To be sure, procedural changes will ordinarily apply only to "future steps and stages" in a pending action, rather than "reach backward . . . and nullify by relation the things already done." (Matter of Berkovitz v Arbib & Houlberg, Inc., 230 NY 261, 270 [1921, Cardozo, J.].) Affording the latter effect to a procedural amendment would be "retroactive" in the ordinary sense. It would have to be justified by a "clear expression of the legislative purpose." (Simonson, 14 NY2d at 289.) That is not an issue in this case, though. Defendants did not bring the current motion for leave to amend their answer until a year after Workers' Compensation Law § 118-a had gone into effect.

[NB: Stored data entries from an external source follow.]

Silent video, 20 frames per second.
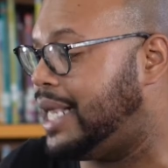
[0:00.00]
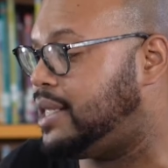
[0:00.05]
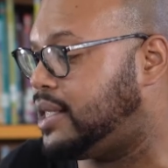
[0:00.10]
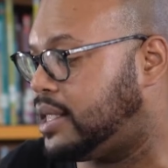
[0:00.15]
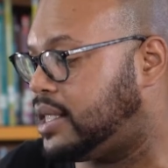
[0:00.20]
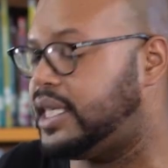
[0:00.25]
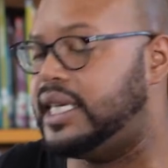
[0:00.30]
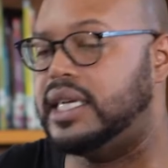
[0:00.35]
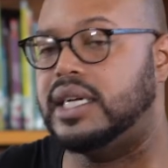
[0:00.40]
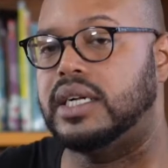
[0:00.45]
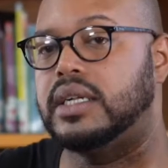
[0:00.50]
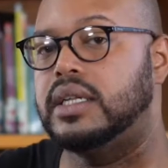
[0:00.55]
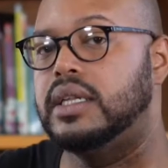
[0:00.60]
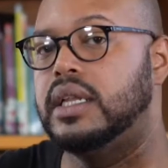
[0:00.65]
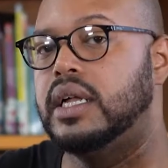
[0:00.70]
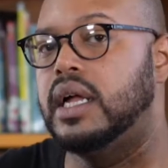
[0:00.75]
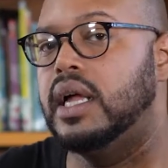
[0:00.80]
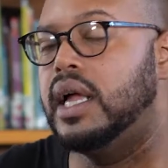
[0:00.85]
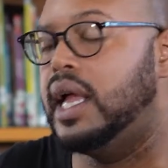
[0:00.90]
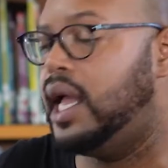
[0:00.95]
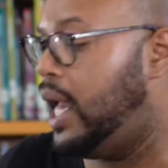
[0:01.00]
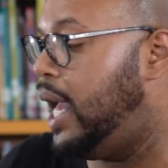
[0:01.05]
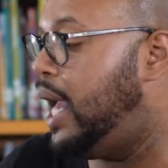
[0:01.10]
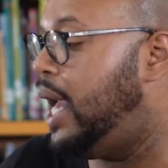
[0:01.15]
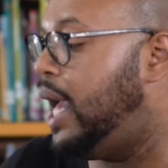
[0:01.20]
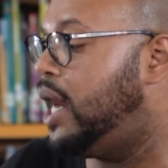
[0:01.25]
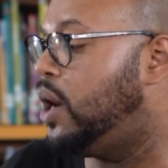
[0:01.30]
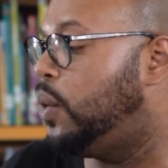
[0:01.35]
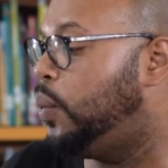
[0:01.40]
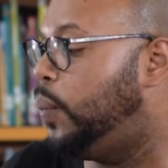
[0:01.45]
still
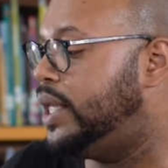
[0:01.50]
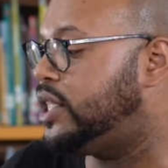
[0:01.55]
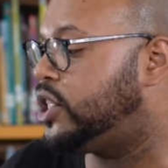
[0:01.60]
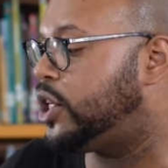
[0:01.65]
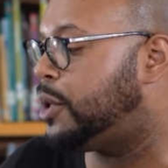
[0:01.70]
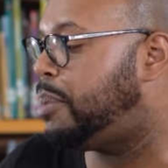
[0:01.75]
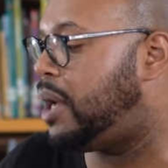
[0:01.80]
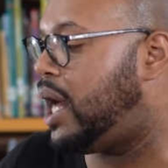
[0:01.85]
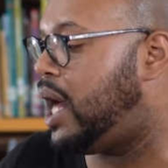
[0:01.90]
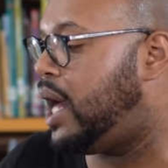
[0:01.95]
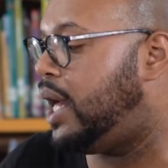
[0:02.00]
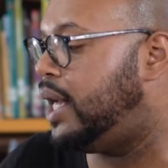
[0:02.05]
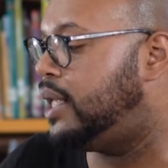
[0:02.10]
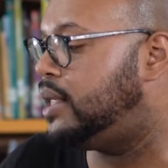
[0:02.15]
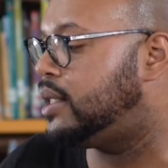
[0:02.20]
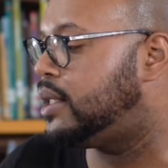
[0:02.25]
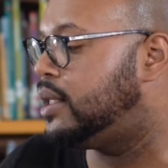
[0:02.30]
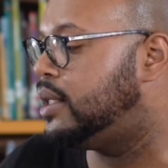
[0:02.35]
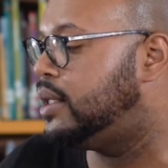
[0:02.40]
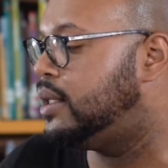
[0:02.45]
in a winter pond.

And the proposed amendment would serve simply to permit defendants to assert their proposed issue-preclusion defense at some point in the future, most likely at trial in 2025.[FN4] Defendants' motion, therefore, is governed by the default rule that "procedure in an action is governed by the law regulating it at the time any question of procedure arises"—without need to conduct any further retroactivity analysis. (Matter of Clayton v{**85 Misc 3d at 236} Clement, 33 NY2d 386, 390 [1974] [internal quotation marks omitted].)
Workers' Compensation Law § 118-a, effective December 30, 2022, bars a Workers' Compensation Board determination about the causes of a worker's injury from being afforded issue-preclusive effect in a later action arising out of the same occurrence. Given this statutory bar, defendants' November 2023 motion for leave to amend, seeking to raise an issue-preclusion defense relating to the cause of plaintiff's claimed injuries to his left hand, is devoid of merit.[*4]
Accordingly, it is ordered that defendants' motion for leave to amend is denied.